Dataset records

= Beginning of Section =

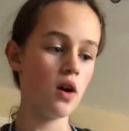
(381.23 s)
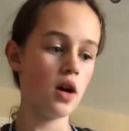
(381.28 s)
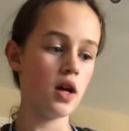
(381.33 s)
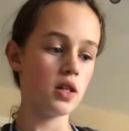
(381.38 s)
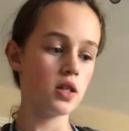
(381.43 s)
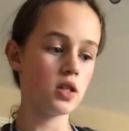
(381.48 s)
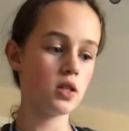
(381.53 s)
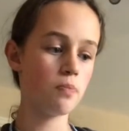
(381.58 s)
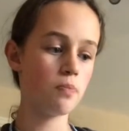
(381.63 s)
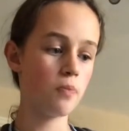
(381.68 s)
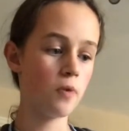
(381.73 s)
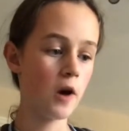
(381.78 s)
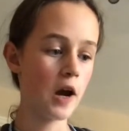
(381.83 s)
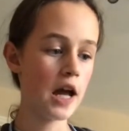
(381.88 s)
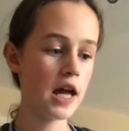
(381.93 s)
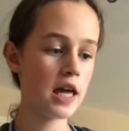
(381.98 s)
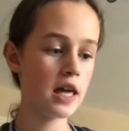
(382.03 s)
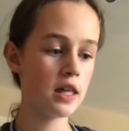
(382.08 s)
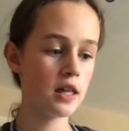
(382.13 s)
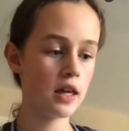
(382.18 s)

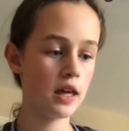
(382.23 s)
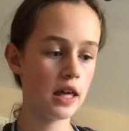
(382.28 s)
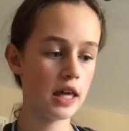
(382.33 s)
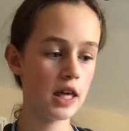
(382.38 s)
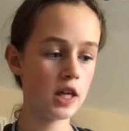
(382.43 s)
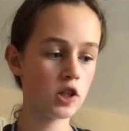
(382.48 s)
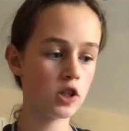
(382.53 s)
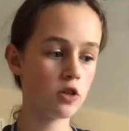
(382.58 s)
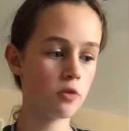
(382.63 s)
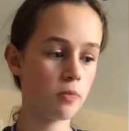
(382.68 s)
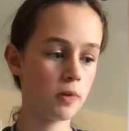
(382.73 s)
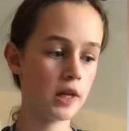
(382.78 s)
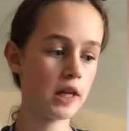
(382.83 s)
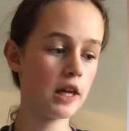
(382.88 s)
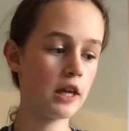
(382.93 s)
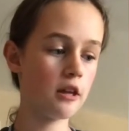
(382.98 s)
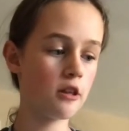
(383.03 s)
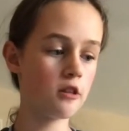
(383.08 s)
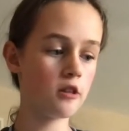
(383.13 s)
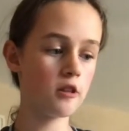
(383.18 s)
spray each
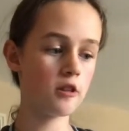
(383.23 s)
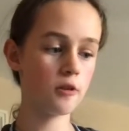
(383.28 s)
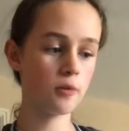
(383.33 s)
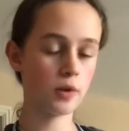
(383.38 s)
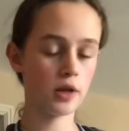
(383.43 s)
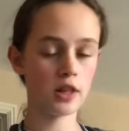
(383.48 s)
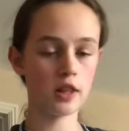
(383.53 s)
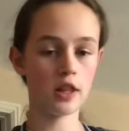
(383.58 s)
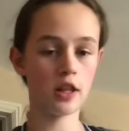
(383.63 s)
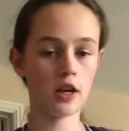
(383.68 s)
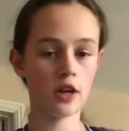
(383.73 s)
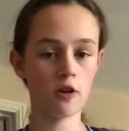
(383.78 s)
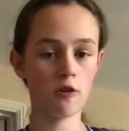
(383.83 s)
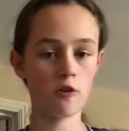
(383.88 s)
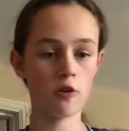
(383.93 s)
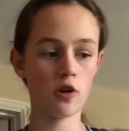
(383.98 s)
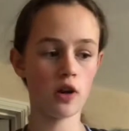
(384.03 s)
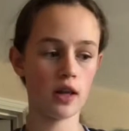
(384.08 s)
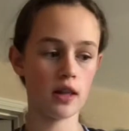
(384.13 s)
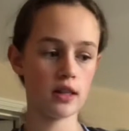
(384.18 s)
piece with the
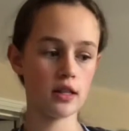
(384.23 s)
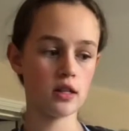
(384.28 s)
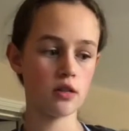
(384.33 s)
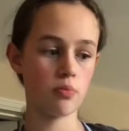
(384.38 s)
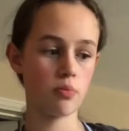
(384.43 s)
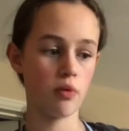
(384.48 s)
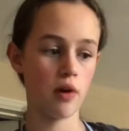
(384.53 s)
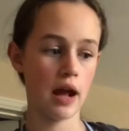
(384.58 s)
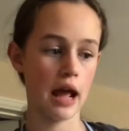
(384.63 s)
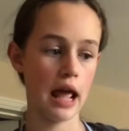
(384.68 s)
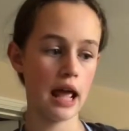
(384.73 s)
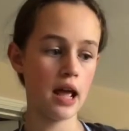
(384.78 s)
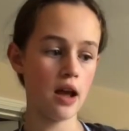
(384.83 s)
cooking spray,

= End of Section =
= Beginning of Section =

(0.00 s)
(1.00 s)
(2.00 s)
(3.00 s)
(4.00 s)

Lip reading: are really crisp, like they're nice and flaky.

= End of Section =
= Beginning of Section =

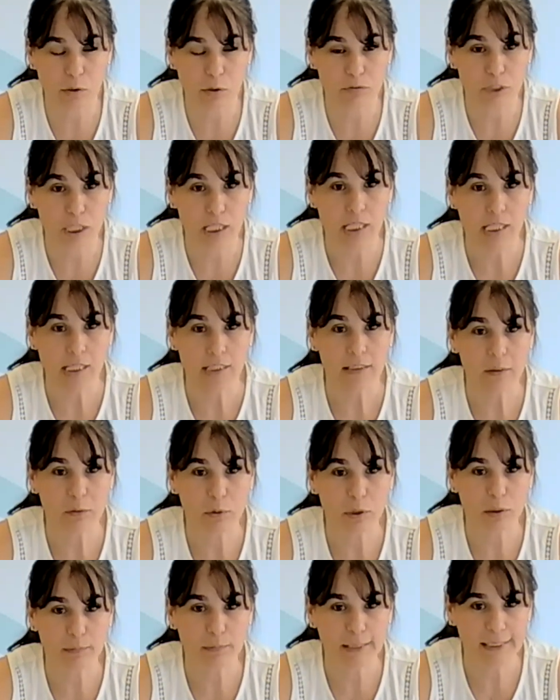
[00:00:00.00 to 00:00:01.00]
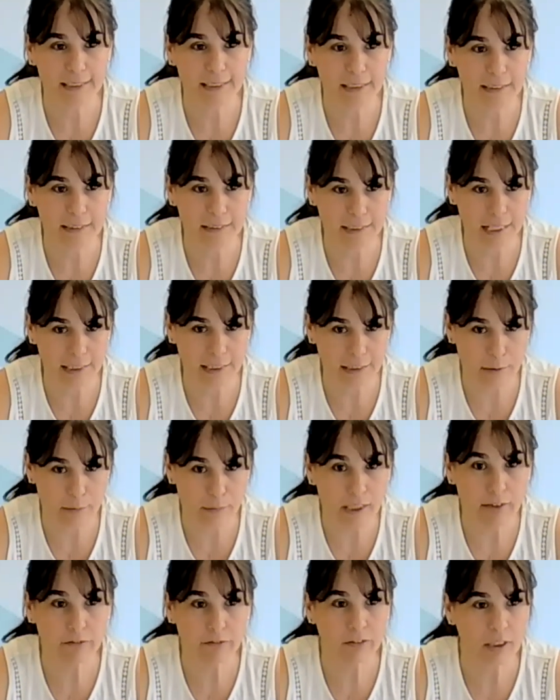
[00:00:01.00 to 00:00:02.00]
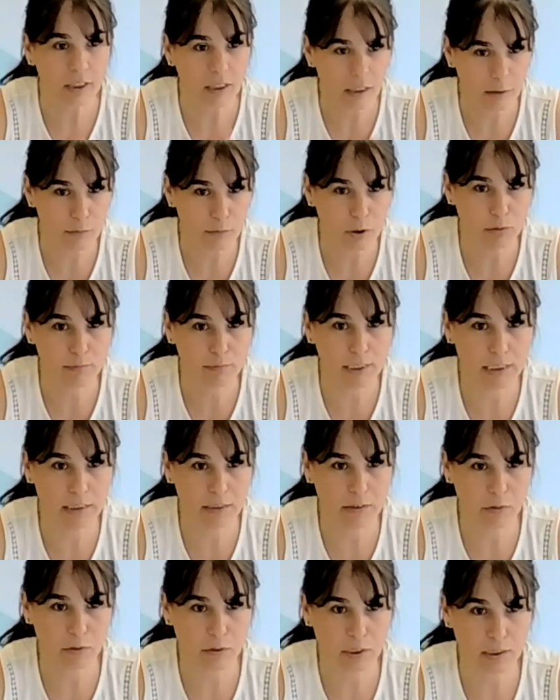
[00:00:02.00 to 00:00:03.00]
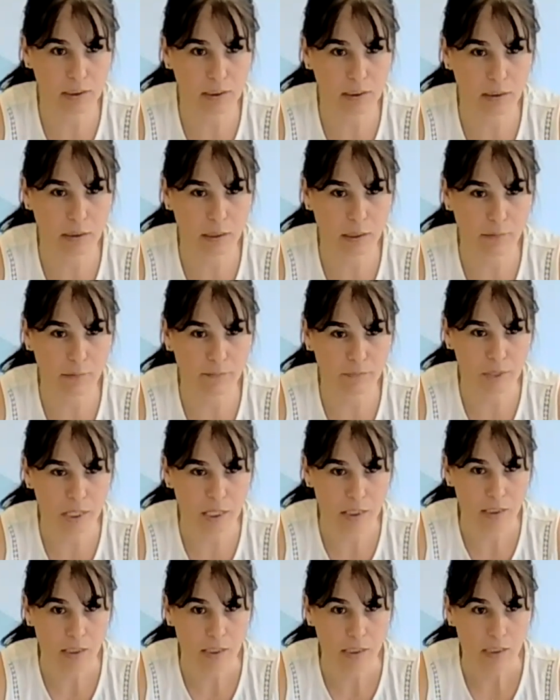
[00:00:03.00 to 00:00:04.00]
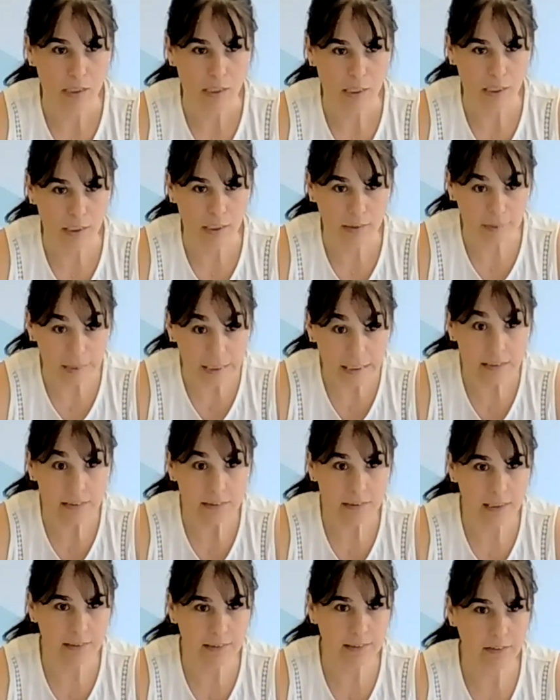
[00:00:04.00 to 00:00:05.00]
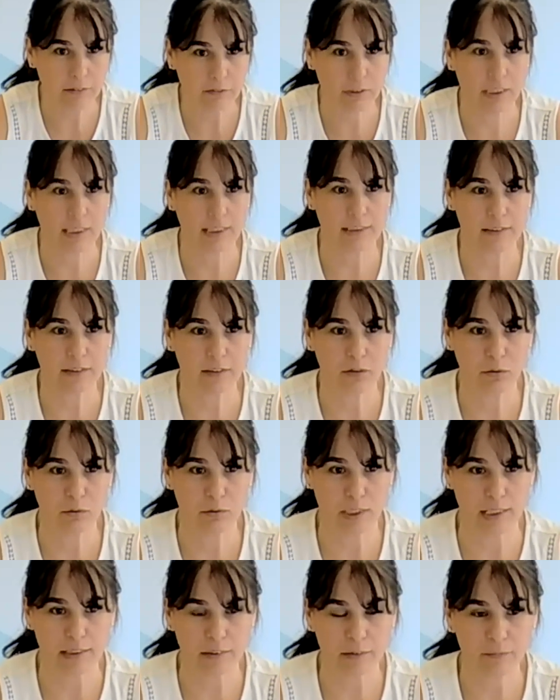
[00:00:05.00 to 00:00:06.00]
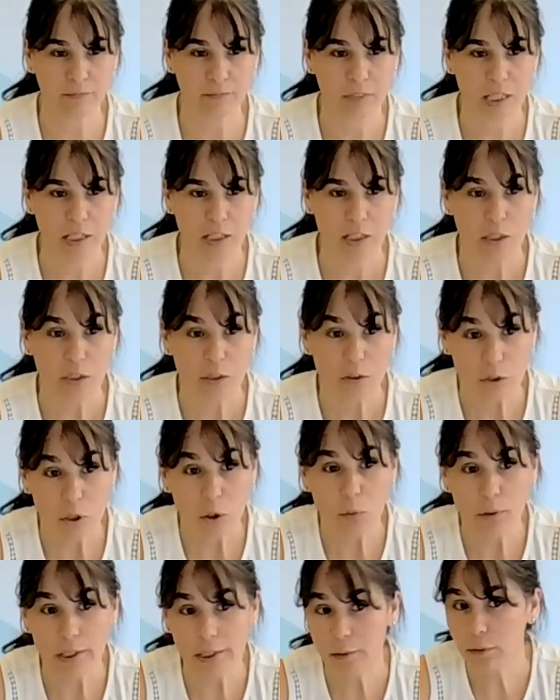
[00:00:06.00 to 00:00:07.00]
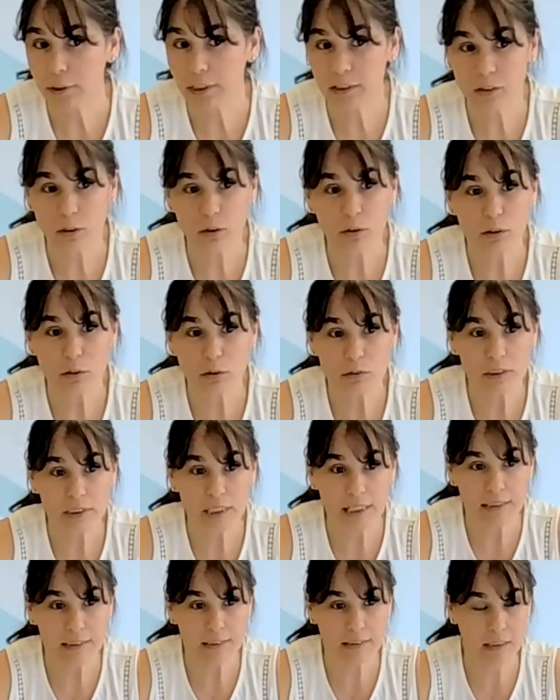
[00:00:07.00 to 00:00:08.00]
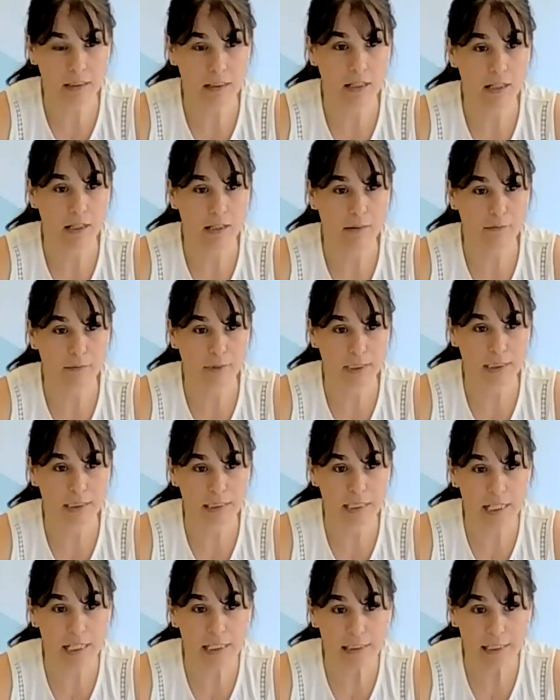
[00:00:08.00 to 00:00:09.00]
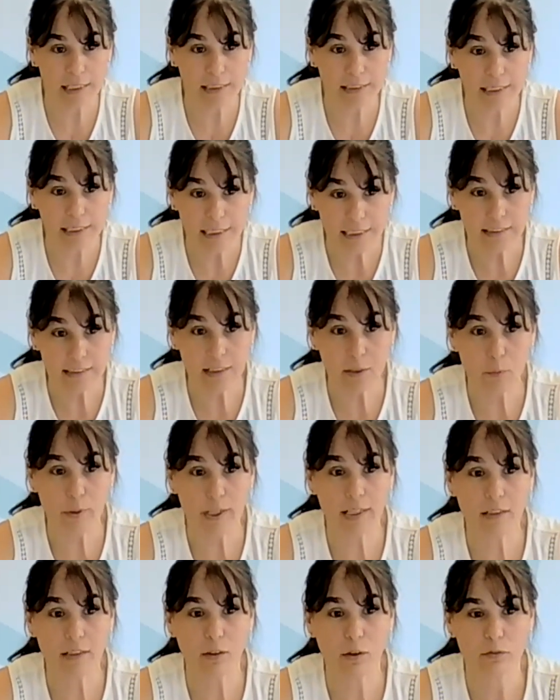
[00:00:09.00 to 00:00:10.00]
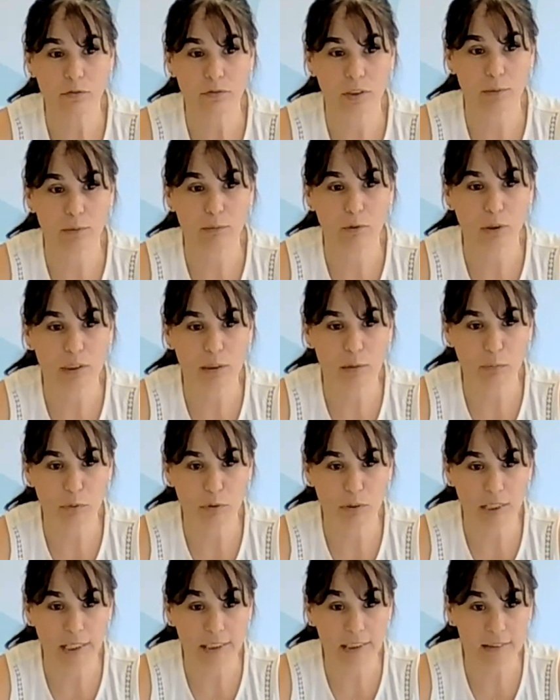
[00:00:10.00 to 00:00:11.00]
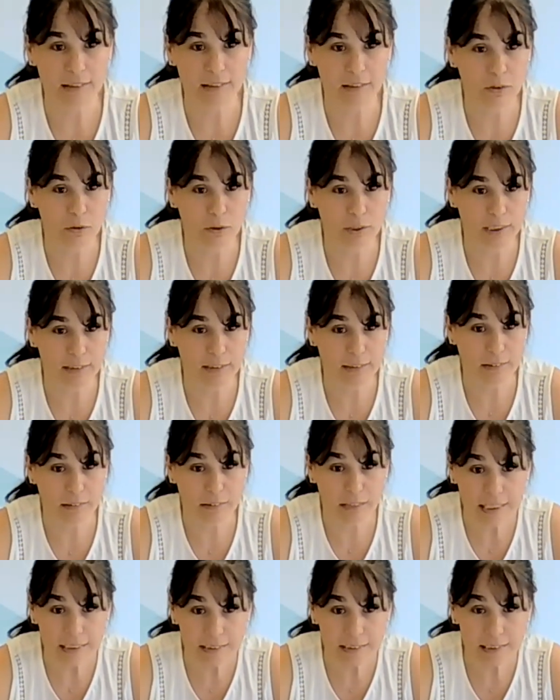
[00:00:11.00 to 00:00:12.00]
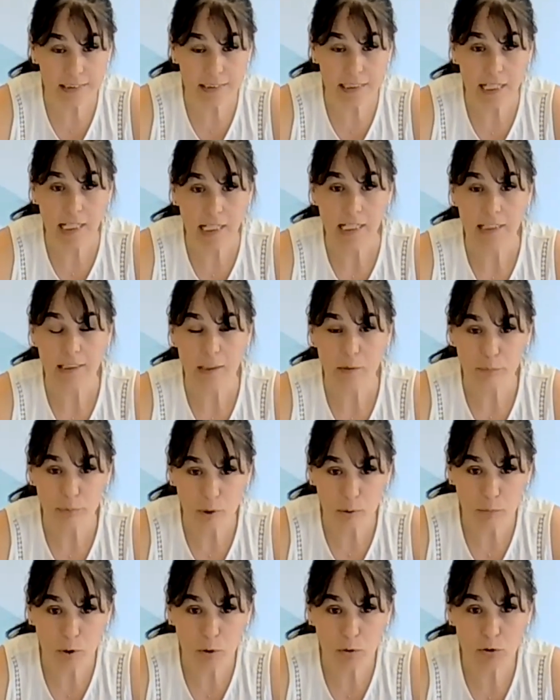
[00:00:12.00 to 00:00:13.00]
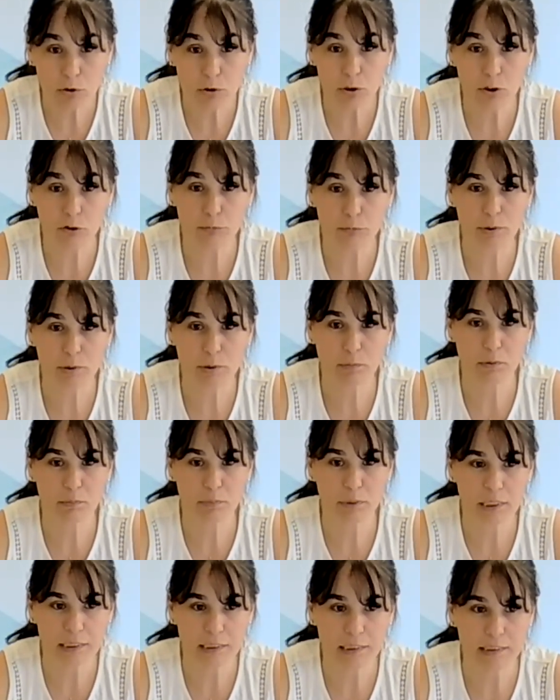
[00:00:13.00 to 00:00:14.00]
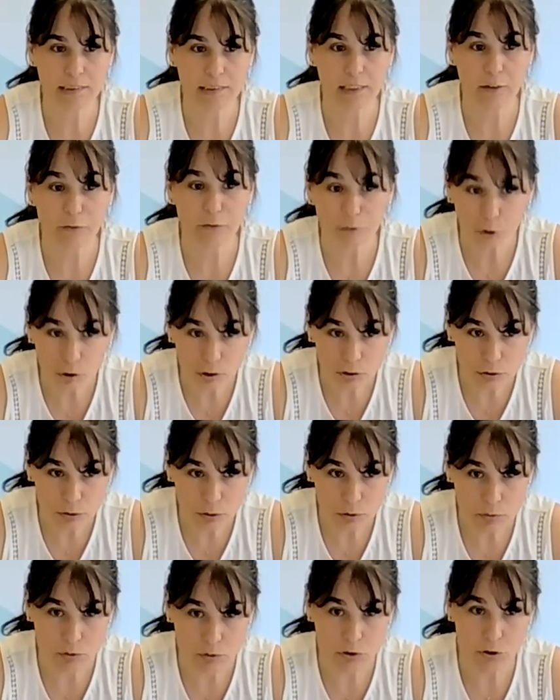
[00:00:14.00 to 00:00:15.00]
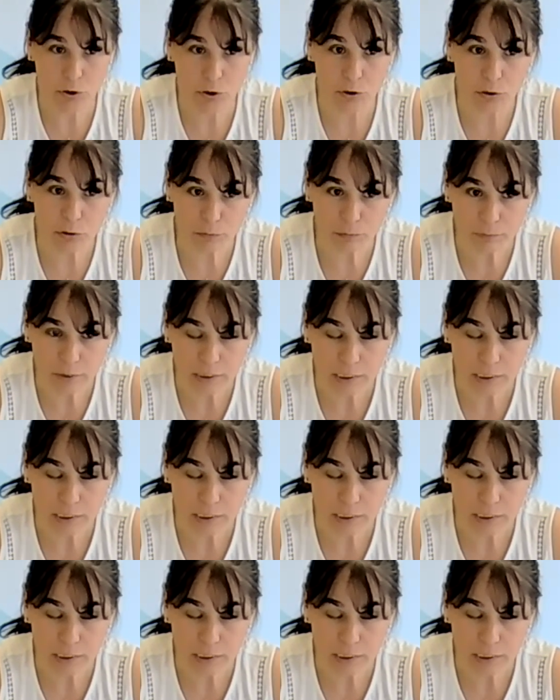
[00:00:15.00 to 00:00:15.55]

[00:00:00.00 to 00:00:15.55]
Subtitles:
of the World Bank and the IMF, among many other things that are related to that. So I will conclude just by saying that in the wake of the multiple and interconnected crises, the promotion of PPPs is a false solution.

= End of Section =

# What you are asked to do
From the data above, return exactly the lines from the one with "[00:00:09.00 to 00:00:10.00]" up to and including the one with "[00:00:00.00 to 00:00:15.55]". Pictures do not go in the copy.

# Solution for this task
[00:00:09.00 to 00:00:10.00]
[00:00:10.00 to 00:00:11.00]
[00:00:11.00 to 00:00:12.00]
[00:00:12.00 to 00:00:13.00]
[00:00:13.00 to 00:00:14.00]
[00:00:14.00 to 00:00:15.00]
[00:00:15.00 to 00:00:15.55]

[00:00:00.00 to 00:00:15.55]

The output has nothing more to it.